Susan did not say anything; she simply shuddered.
“As at present arranged, madam,”
the man went on, “it is a churn. Standing
thus upon these light yet firm legs” (the thing
wobbled outrageously), “with this serviceable
handle projecting from the top, and communicating
with an exceptionally effective churning apparatus
within, it is beyond all doubt the very best churn,
as well as the cheapest, now offered on the American
market. But observe, madam, that as a wash-boiler
it is not less excellent. By the simple process
of removing the handle, taking out the dasher, and
unshipping the legs the work, as you perceive,
of but a moment the process of transformation
is complete. As to the trifling orifice that the
removal of the handle leaves in the lid, it becomes,
when the wash-boiler side of this Protean vessel is
uppermost, a positive benefit. It is an effective
safety-valve. Without it, I am not prepared to
say that the boiler would not burst, scattering around
it the scalded, mangled remains of your washer-woman
and utterly ruining your week’s wash.
“And mark, madam, mark most
of all, the economy of this invention. I need
not say to you, a housekeeper of knowledge and experience,
that churning-day and wash-day stand separate and distinct
upon your household calendar. Under no circumstances
is it conceivable that the churn and the wash-boiler
shall be required for use upon the same day.

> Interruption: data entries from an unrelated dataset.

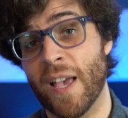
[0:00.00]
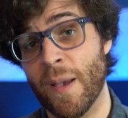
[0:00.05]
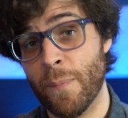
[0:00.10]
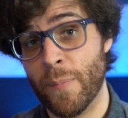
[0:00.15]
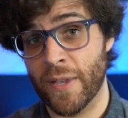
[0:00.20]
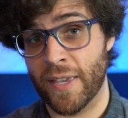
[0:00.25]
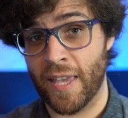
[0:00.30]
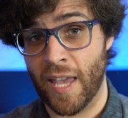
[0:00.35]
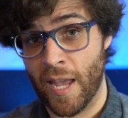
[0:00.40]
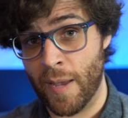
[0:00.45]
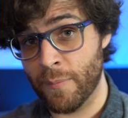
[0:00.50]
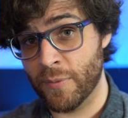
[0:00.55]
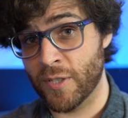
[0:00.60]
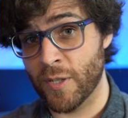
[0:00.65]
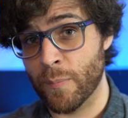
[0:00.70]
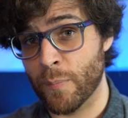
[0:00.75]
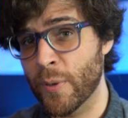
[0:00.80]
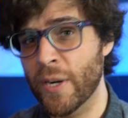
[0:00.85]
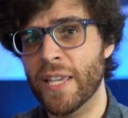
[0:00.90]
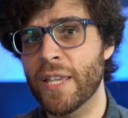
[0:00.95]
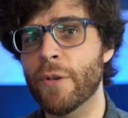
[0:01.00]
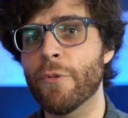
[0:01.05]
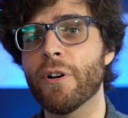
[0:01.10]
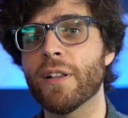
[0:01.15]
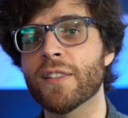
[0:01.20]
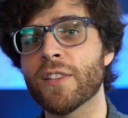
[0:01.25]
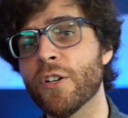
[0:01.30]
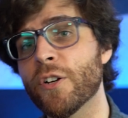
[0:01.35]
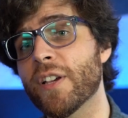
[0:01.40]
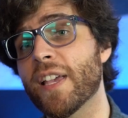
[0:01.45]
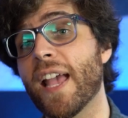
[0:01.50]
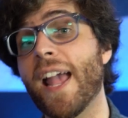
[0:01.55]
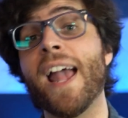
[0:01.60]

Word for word: Epic Games to bring you a look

Clearly the use of the one presupposes and compels
the neglect of the other. Then why cumber your
house with these two articles, equally large and equally
unwieldly, when, by means of the beautiful invention
that I have the honor of presenting to your notice,
the two in one can be united, and money and house-room
alike can be saved? I trust, madam, I believe,
that I have said enough to convince you that my article
is all that fancy can paint or bright hope inspire;
that in every household made glad by its presence
it will be regarded always and forever as a heaven-given
boon!” Suddenly dropping his rhetorical tone
and coming down to the tone of business, the man went
on: “You’ll buy one, won’t
you? The price ”
The change of tone seemed to arouse
Susan from the spellbound condition in which she had
remained during this extraordinary harangue.
“O-o-o-oh!” she said,
shudderingly, “do take the horrid, horrid thing
right away!” Then she fled into the house.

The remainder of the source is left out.